> [ASSIGNMENT] Transcribe the records below in their entirety, and leave out each image.

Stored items
• • • • •

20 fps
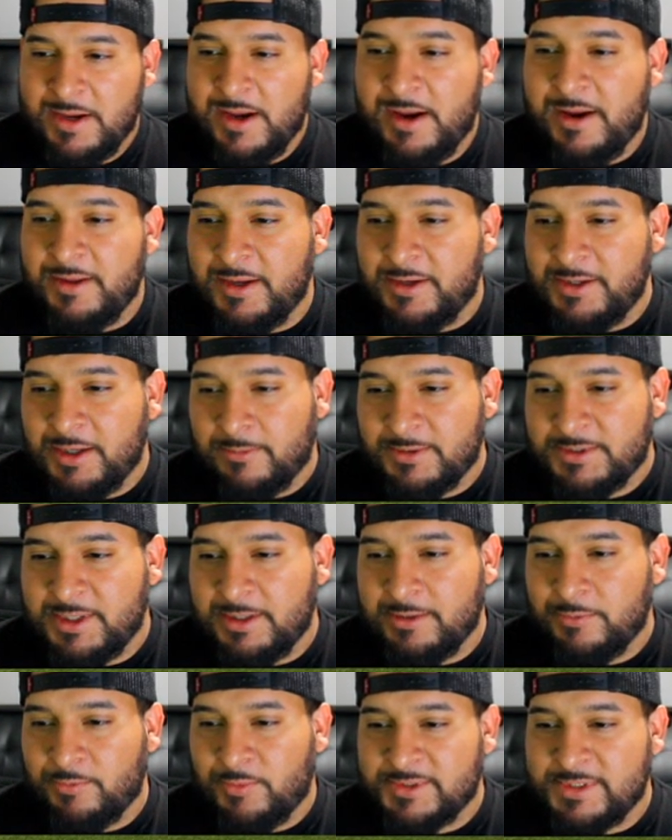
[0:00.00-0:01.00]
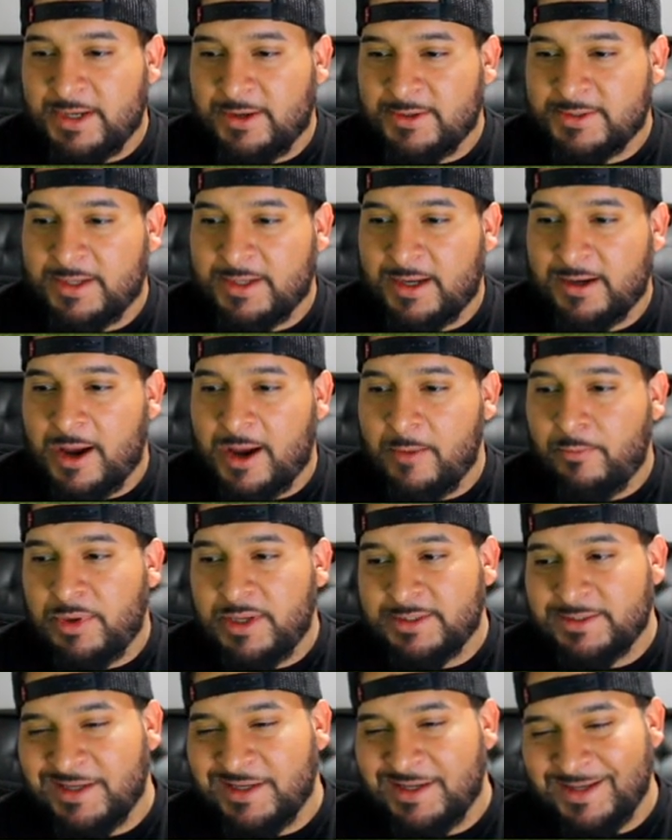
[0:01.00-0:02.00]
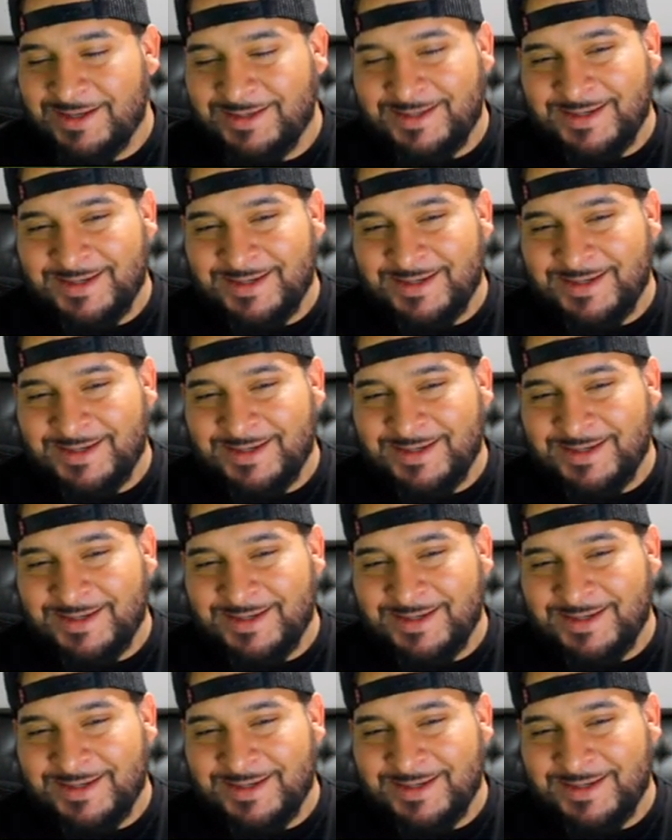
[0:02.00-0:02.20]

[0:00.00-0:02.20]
And then double team the most outside guy blitzing.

• • • • •

> [ANSWER FOR THIS EXERCISE]
20 fps
[0:00.00-0:01.00]
[0:01.00-0:02.00]
[0:02.00-0:02.20]

[0:00.00-0:02.20]
And then double team the most outside guy blitzing.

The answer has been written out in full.